* Re: How to abuse RCU to scan the children of a mount?
2020-03-04 17:45 How to abuse RCU to scan the children of a mount? David Howells
@ 2020-03-04 19:28 ` Paul E. McKenney
2020-03-04 19:44 ` Al Viro
2020-03-05 12:47 ` David Howells
1 sibling, 1 reply; 5+ messages in thread
From: Paul E. McKenney @ 2020-03-04 19:28 UTC (permalink / raw)
To: David Howells; +Cc: Al Viro, mszeredi, linux-fsdevel
On Wed, Mar 04, 2020 at 05:45:16PM +0000, David Howells wrote:
> Hi Paul,
>
> As part of trying to implement a filesystem information querying system call,
> I need to be able to return a list of child mounts of a mount. Children,
> however, may be moved with "mount --move", which means that the list can't be
> accessed with normal RCU practices.
>
> For reference, I'm dealing with struct mount and mnt_mounts and mnt_child and
> struct mount is released via call_rcu().
>
> What does rcu_dereference() guarantee, exactly? It's just that the next hop
> is set up when you follow the pointer, right?
>
> Can I do something like the attached? The mount 'm' is pinned, but I need to
> trawl m->mnt_mounts. mount_lock is a seqlock that ticks when mount topology
> is rearranged. I *think* it covers ->mnt_mounts.
I took a quick but non-exhaustive look, and didn't find any exceptions.
However, a stress test with lockdep enabled and with the addition of
appropriate lockdep assertions might be helpful here. I trust lockdep
quite a bit more than I trust my quick looks. ;-)
> Whilst trawling in
> non-locked mode, I keep an eye on the seq counter and if it changes, the list
> may have been altered and I need to get the real lock and restart.
>
> The objects shouldn't disappear or be destroyed, so I think I'm safe.
Famous last words! ;-)
Huh. The mount structure isn't suffering from a shortage of list_head
structures, is it?
So the following can happen, then?
o The __attach_mnt() function adds a struct mount to its parent
list, but in a non-RCU manner.

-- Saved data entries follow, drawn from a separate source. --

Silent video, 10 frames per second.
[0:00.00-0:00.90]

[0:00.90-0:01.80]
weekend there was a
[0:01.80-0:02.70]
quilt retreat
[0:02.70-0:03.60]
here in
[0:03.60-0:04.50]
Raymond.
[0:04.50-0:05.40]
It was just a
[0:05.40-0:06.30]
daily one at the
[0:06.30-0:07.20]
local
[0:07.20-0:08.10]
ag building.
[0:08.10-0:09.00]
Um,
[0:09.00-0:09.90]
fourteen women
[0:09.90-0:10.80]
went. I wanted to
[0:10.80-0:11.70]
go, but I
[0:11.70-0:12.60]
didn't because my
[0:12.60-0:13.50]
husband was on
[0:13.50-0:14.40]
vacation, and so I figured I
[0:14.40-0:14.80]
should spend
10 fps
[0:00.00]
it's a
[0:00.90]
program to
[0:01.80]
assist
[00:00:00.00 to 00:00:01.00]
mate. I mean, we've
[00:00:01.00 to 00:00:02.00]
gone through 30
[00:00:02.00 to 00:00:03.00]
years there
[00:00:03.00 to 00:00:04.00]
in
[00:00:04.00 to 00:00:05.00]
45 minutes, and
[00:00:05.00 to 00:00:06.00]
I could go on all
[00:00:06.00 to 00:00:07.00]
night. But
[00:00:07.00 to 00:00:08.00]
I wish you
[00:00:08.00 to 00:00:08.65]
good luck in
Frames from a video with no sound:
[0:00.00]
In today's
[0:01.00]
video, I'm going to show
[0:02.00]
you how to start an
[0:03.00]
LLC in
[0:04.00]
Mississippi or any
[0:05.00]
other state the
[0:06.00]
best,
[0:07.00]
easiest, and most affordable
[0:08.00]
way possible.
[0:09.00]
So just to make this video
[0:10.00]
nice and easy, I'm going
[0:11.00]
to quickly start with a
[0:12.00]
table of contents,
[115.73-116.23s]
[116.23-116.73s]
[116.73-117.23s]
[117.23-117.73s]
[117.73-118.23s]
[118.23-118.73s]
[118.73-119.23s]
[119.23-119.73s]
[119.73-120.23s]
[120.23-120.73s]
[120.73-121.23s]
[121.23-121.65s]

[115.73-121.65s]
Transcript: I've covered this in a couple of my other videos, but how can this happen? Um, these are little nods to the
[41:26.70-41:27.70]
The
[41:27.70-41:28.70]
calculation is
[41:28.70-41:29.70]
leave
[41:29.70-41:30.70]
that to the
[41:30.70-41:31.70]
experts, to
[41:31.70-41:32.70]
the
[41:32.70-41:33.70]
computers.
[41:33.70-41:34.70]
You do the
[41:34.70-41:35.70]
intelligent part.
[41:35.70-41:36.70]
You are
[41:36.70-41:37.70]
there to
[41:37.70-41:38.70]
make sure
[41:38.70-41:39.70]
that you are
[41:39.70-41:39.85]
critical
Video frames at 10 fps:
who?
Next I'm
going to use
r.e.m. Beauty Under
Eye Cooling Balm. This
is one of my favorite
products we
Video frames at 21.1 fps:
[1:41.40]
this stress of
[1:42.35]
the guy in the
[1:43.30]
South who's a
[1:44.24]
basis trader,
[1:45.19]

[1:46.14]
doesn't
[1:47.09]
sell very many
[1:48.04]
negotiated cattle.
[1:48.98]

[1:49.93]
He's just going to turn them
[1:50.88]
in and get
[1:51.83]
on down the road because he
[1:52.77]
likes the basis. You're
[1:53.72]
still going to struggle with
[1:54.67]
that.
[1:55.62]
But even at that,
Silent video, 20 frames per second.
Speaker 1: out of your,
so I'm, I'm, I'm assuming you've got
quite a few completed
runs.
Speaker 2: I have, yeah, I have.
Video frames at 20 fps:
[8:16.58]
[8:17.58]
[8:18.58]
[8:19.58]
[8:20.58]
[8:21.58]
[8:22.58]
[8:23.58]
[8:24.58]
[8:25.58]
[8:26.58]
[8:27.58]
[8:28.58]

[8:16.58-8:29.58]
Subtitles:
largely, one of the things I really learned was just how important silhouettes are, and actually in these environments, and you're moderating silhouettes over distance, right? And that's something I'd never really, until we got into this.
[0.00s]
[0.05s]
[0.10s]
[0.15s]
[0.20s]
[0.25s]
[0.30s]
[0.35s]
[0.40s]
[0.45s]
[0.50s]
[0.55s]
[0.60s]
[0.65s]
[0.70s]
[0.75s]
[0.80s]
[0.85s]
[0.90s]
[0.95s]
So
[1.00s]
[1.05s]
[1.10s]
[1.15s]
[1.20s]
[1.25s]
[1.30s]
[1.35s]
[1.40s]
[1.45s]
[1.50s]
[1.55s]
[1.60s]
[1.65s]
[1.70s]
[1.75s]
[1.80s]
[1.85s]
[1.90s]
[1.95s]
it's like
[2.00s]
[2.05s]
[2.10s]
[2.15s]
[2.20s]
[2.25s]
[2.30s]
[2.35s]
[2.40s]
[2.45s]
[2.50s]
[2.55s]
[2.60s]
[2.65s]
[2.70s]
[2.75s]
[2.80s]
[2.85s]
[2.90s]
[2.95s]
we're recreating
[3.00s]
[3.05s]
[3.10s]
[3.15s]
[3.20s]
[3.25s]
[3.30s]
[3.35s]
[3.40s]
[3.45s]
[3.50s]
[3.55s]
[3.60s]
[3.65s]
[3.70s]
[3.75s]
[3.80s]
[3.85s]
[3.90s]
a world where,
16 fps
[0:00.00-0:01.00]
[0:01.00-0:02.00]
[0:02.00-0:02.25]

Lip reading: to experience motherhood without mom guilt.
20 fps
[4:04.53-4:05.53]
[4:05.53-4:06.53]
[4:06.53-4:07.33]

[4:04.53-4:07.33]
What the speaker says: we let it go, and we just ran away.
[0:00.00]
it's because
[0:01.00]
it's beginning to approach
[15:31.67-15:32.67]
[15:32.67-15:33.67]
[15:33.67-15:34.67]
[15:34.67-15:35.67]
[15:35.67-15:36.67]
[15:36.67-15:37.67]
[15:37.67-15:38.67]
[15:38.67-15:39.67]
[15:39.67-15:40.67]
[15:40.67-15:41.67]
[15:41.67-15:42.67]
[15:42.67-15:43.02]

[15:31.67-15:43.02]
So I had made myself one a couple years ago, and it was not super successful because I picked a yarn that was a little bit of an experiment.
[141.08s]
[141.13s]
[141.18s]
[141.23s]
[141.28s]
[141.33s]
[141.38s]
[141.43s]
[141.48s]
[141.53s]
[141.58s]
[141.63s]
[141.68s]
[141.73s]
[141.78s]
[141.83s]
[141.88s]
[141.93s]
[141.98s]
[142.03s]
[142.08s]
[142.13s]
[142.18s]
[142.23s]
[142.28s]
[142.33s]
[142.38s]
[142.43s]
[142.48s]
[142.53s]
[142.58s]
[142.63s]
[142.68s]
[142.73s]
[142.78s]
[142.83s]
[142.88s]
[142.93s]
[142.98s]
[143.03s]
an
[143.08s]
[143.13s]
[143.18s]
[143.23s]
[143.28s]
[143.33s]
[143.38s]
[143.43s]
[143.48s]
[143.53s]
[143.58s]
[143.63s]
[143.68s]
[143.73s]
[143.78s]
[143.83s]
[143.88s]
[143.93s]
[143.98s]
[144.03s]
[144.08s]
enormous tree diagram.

Unless there is some other
safeguard, the list_add_tail() in this function needs to be
list_add_tail_rcu().
o I am assuming that the various non-RCU traversals that I see,
for example, next_mnt(), are protected by lock_mount_hash().
Especially skip_mnt_tree(), which uses mnt_mounts.prev. (I didn't
find any exceptions, but I don't claim an exhaustive search.)
o The umount_tree() function's use of list_del_init() looks like
it could trap an RCU reader in the newly singular list formed
by the removal. It appears that there are other functions that
use list_del_init() on this list, though I cannot claim any sort
of familiarity with this code.
So, do you need to add a check for child->mnt_child being in this
self-referential state within fsinfo_generic_mount_children()?
Plus list_del_init() doesn't mark its stores, though
some would argue that unmarked stores are OK in this situation.
o There might be other operations in need of RCU-ification.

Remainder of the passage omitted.